▸ What you are asked to do:
Output, exactly and with no pictures, the line that contains "[00:00:00.00 to 00:00:01.00]" and every line that comes after it in the data below, the last one included.

(Collected data)
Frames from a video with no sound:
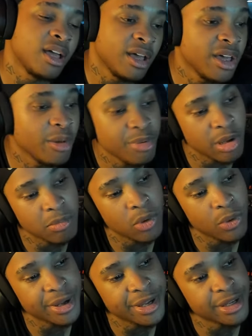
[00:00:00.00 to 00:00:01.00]
Help your
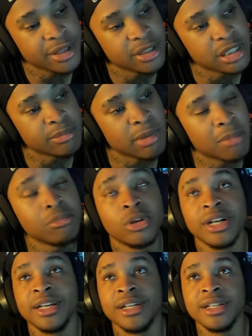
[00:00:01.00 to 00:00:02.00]
boy, cause my
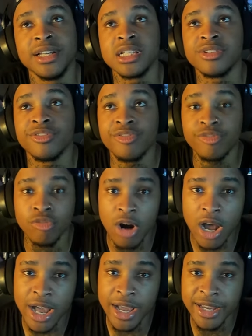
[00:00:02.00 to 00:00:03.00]
brain is
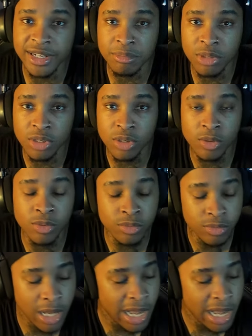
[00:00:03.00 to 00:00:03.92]
fried, bro.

▸ Answer for this exercise:
[00:00:00.00 to 00:00:01.00]
Help your
[00:00:01.00 to 00:00:02.00]
boy, cause my
[00:00:02.00 to 00:00:03.00]
brain is
[00:00:03.00 to 00:00:03.92]
fried, bro.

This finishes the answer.